Следователь усадил мать Мелитину на табурет, сам прошелся за ее спиной, поскрипывая сапогами, закурил. Она почувствовала, что следователь чем-то очень доволен, как бывает доволен человек по утрам, когда он хорошо выспался, вовремя и вкусно позавтракал и вот пришел на любимую работу; и в предвкушении своего приятного дела ходит и соображает, как бы лучше и красивее его сделать. Вот и покойный Николай никогда сразу не бежал на конюшню, даже если конюх с утра уже доложил, что кобыла ожеребилась и жеребенок соловой масти, вернее – пока рыжий, но по приметам будет соловый; вначале он ходил по двору, щурился на солнце, дышал полной грудью, брался поправлять клумбы – одним словом, всячески оттягивал приятный момент, приводя в равновесие разум и чувства, и лишь после этого входил в маточник. И там, без страсти и жадности, с крестьянским суеверием, глядел на жеребенка, трогал его боязливую спину, шею, плевал, чтоб не сглазить, чтоб и правда удался соловой мастью – маркой конезавода.
– Для начала скажите мне, – следователь затянулся, выпустил дым в потолок, – как вас лучше называть? Каким именем?
– Кого ты видишь перед собой, так и называй, – предложила мать Мелитина.
– Поскольку я человек неверующий, то матушкой звать вас не стану, – заключил следователь и сел наконец-таки за стол. – Итак, гражданка Березина, Любовь Прокопьевна?
– В миру – да.
– Знаете, меня очень интересует такое состояние человека, – признался он. – Будто бы две жизни… Да… То есть всегда имеется возможность закончить одну, мирскую, и начать некую новую, особенную, при этом оставаясь… по крайней мере натурально!.. оставаясь тем же человеком. Человеком, служащим только идее.
– Богу, – поправила его мать Мелитина. – И людям.
– С точки зрения материализма – идее, – не согласился следователь. – Любопытно… Причем всегда остается возможность вернуться к мирской жизни.

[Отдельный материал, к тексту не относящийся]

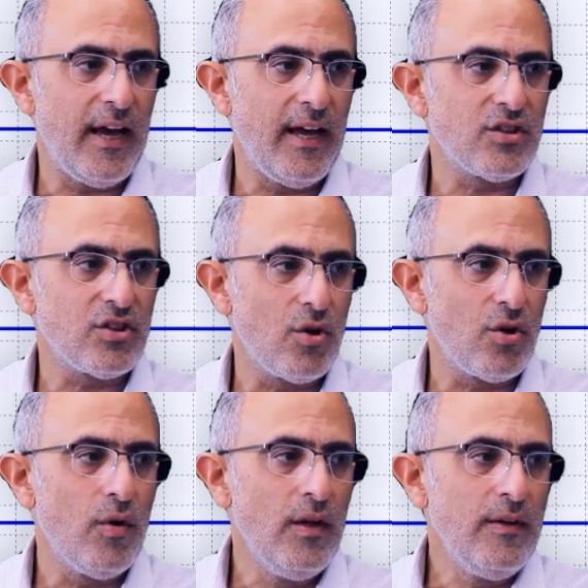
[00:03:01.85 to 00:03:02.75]
And
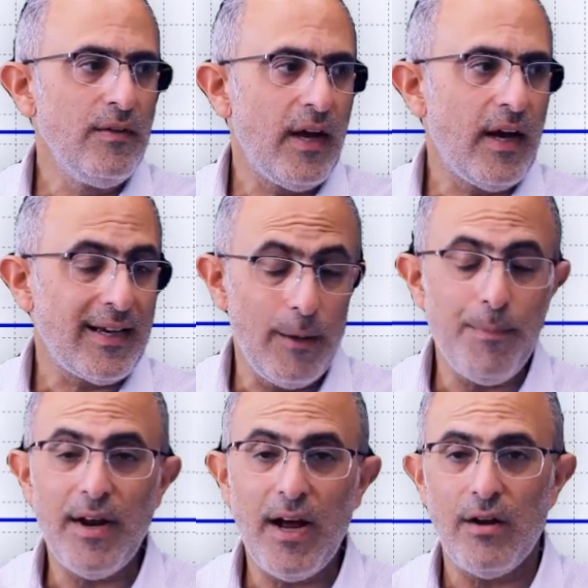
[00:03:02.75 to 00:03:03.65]
so
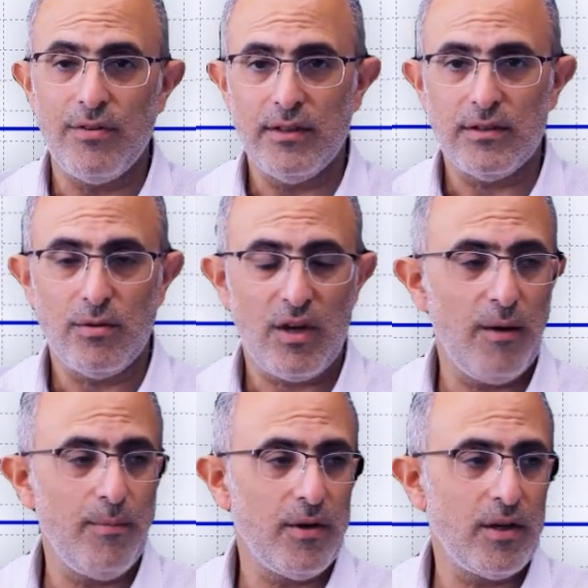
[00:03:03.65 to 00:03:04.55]
keep an eye on this,
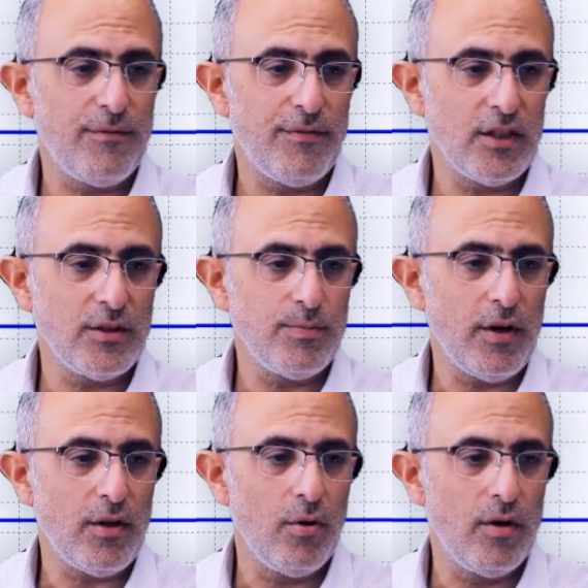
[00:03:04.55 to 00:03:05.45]
okay? Because if it does
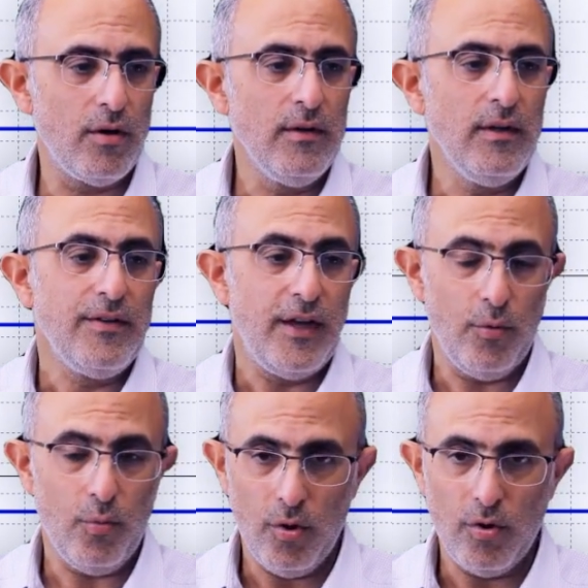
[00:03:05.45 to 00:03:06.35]
break lower,
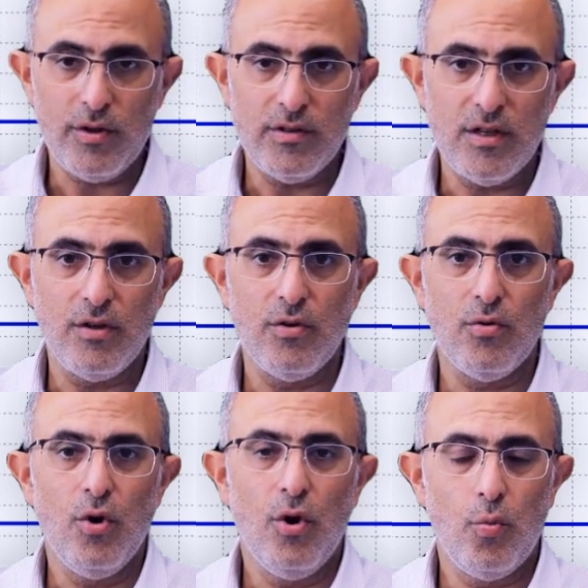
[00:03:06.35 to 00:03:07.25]
it will
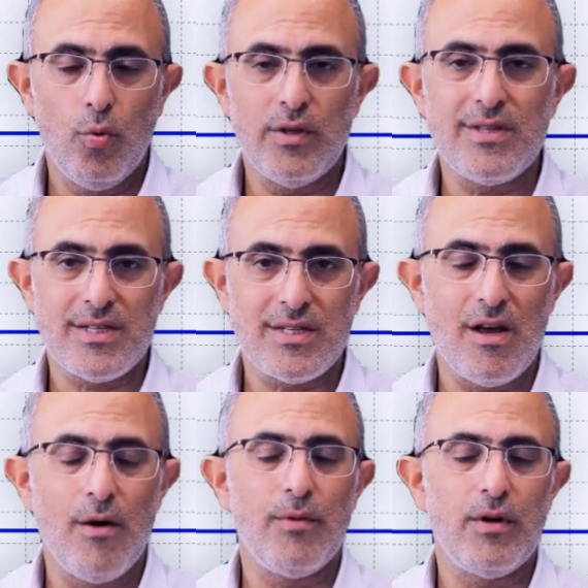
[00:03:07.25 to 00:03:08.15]
continue with
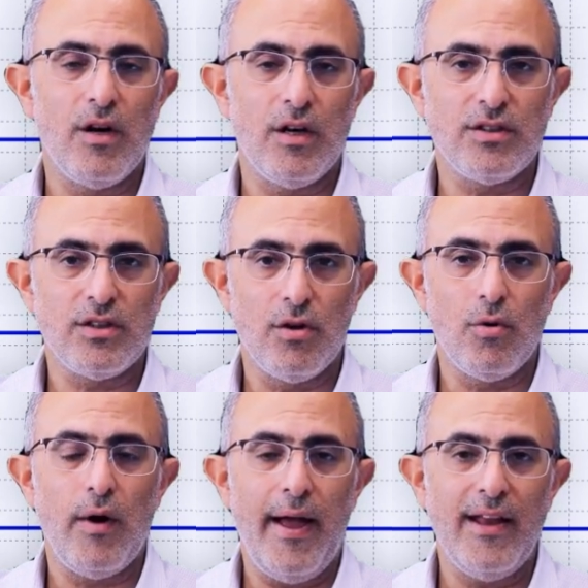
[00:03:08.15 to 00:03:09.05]
some
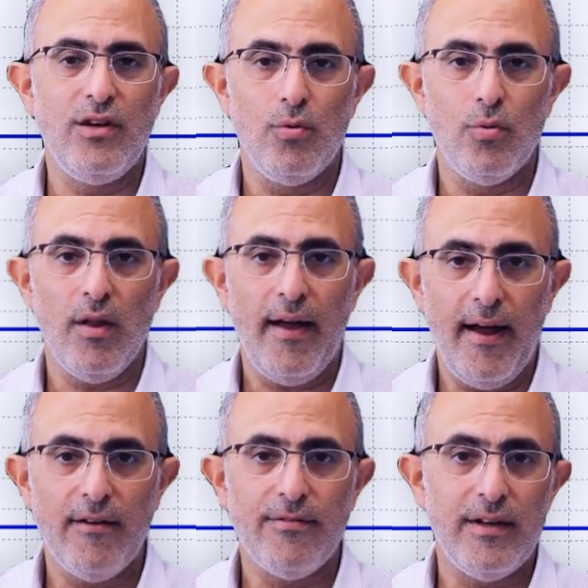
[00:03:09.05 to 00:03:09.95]
gusto and you will
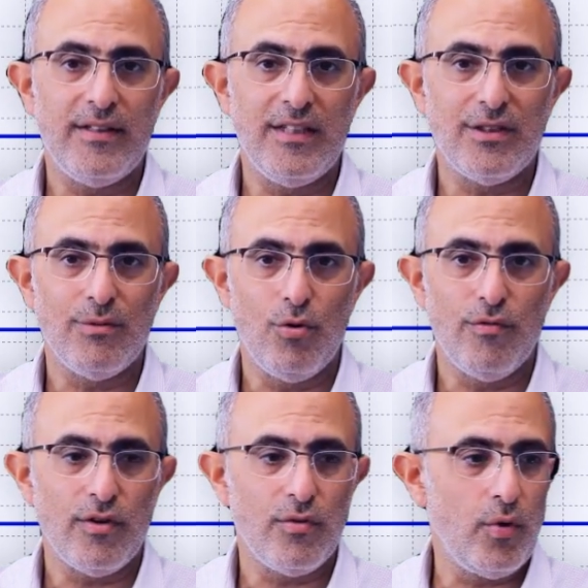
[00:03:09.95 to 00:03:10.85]
have a decent
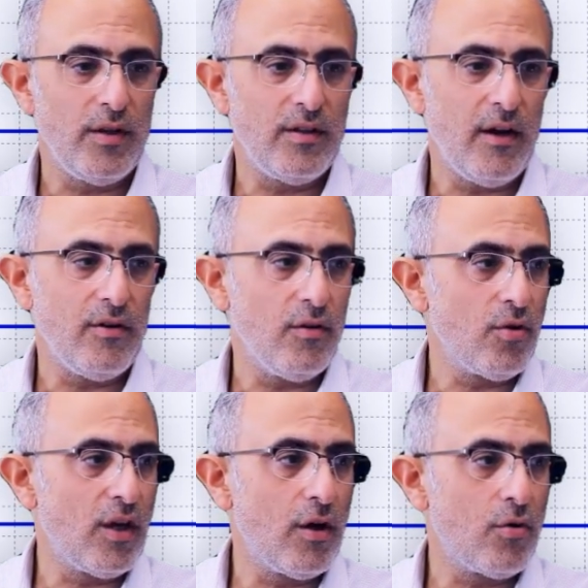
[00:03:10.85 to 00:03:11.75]
move on the way down. Now
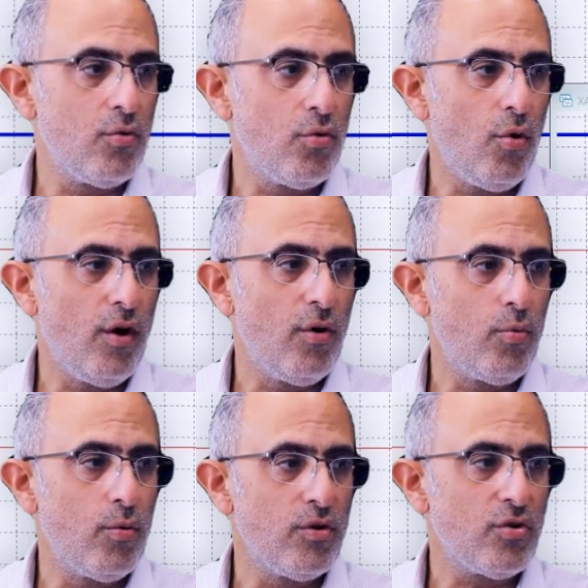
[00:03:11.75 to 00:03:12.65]
looking at crude oil,
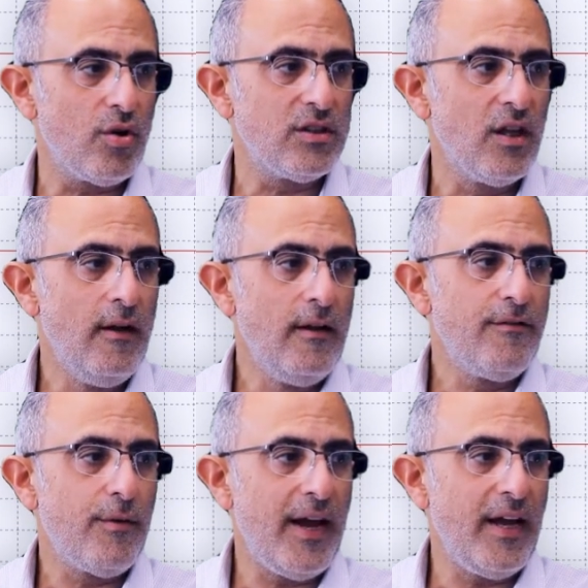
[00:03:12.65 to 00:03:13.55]
we retraced
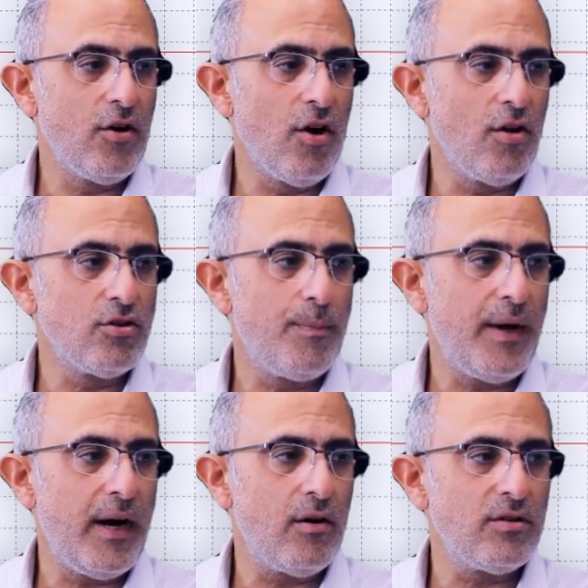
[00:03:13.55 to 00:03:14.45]
from $80 a
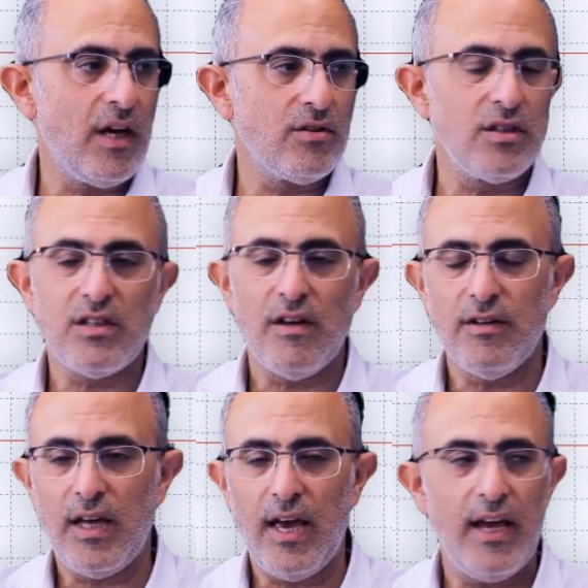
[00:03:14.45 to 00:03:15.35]
barrel down to
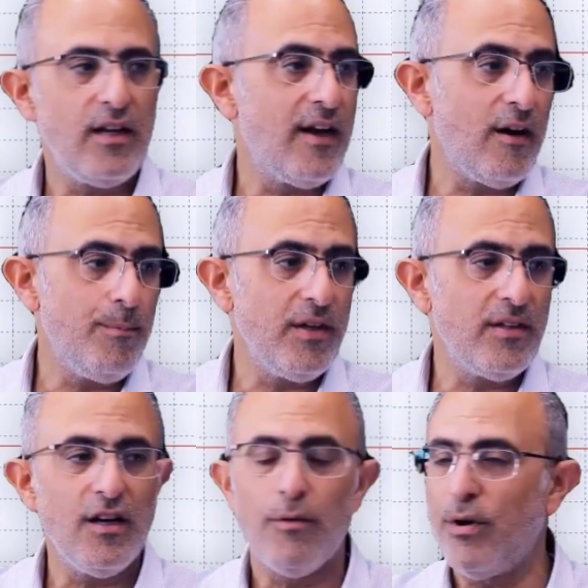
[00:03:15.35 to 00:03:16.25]
78. Not a big
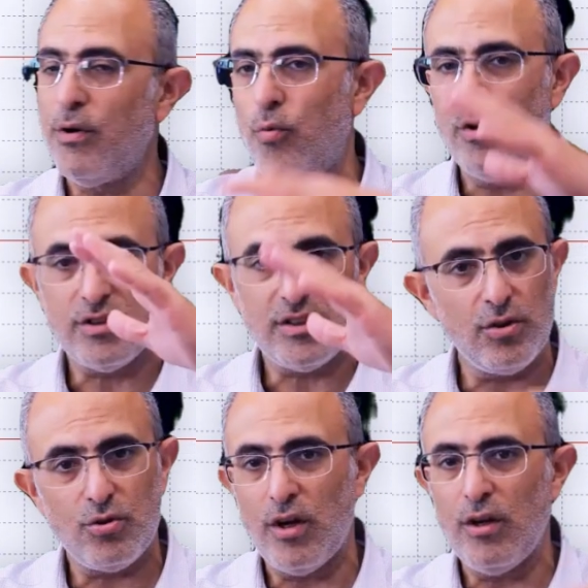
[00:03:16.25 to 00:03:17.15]
deal, but we're
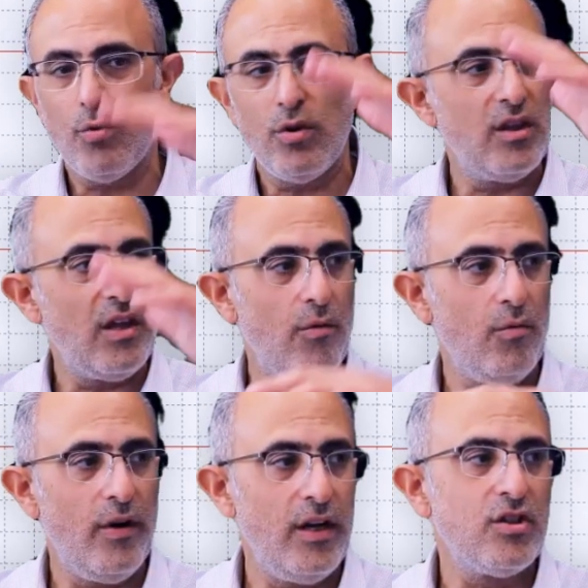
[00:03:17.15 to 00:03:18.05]
still trading within that
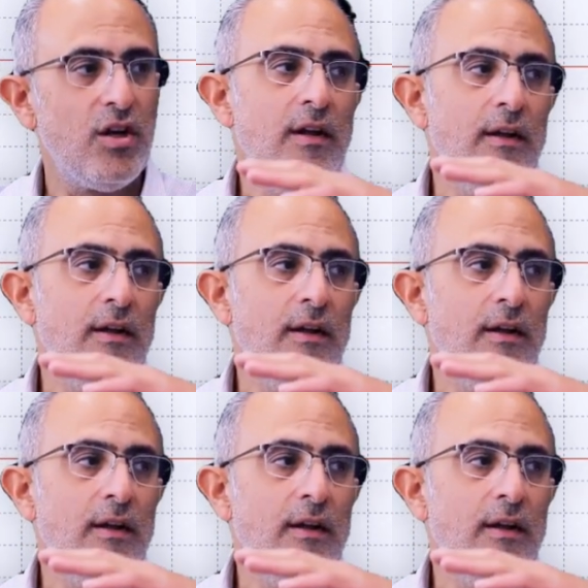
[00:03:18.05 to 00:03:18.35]
range.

Например, расстричься…
– Но это будет уже третья жизнь, – сказала мать Мелитина. – У расстриги жизнь всегда была особая. Его не принимал мир, но и обитель не владела его душой.
– Тем более! – восхитился он. – Три состояния за одну жизнь. Если хорошо подумать, можно найти и четвертое, пятое…

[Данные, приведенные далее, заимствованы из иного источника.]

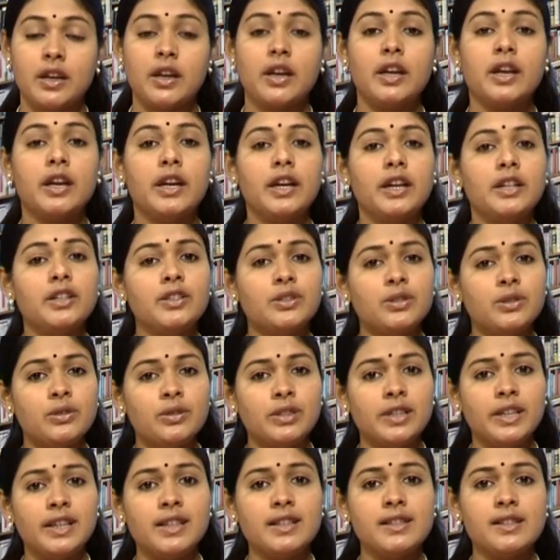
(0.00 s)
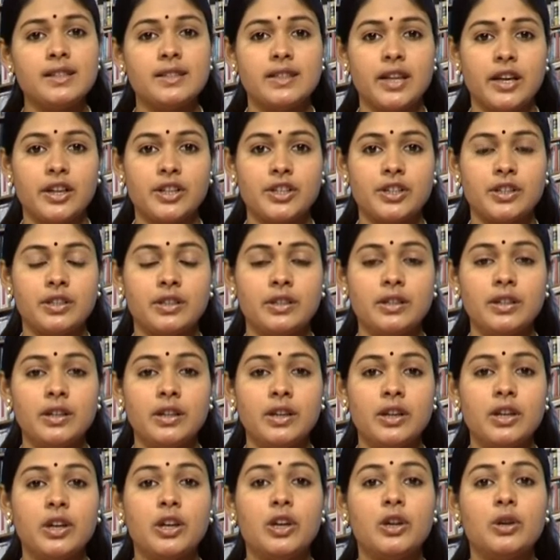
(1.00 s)
In today's session,
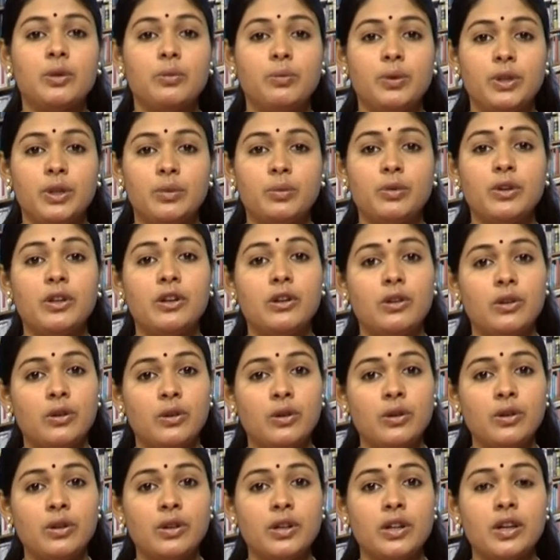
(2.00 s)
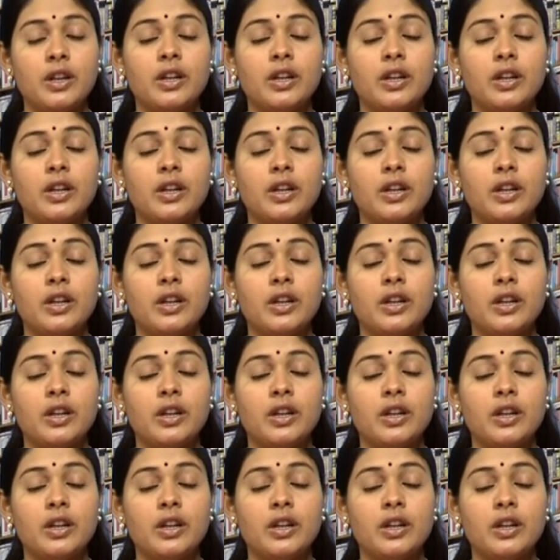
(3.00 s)
we will look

– Нельзя, – перебила его мать Мелитина. – Всего три. Больше не придумаешь. В этом и состоит триединство мира.
– Так просто?
– Если ты материалист, то для тебя все труднее. – Мать Мелитина достала четки, пробежала пальцами, словно проверяя, на месте ли бусины. – Ты видишь в человеке два проявленья – то, что пустым глазом заметишь: разум да тело. А третьего и признавать не желаешь.
Следователь заскрипел стулом, и мать Мелитина узнала этот стул – из гостиной. Только расшатался он, постарел, и обшивка стала как платье на нищем.
– И мир для тебя весь держится только на двух проявленьях. Ведь с таким умом где же слово-то Божье услышать?
– В каких же проявлениях мы понимаем мир? – спросил следователь.
– В жизни и смерти. То, что видно глазу и доступно животному чувству.
– А третье, надо понимать, дух?
– Третье – жизнь духа, – поправила она. – То, что соединяет жизнь и смерть.
Он встал, прошелся взад-вперед перед столом, глядя себе под ноги. Мать Мелитина почувствовала, что его удовлетворенность собой начинает постепенно исчезать, но было еще не совсем понятно, что приходило на смену.
– Почему вы говорите мне «ты»? – вдруг спросил он.
– Да мы ведь и Господу говорим «ты», – сказала простодушно мать Мелитина. – В детстве-то хоть молился ли? Помнишь?
– Это не важно, – стараясь быть мягким, заявил следователь.
– Как же не важно, батюшка? – подивилась она. – К старости-то все равно в церкву вернешься. А там спросят: когда на исповеди был да причащался? Ты уж не забывай, помни – когда. Душа-то ведь не вытерпит, покаяния попросит.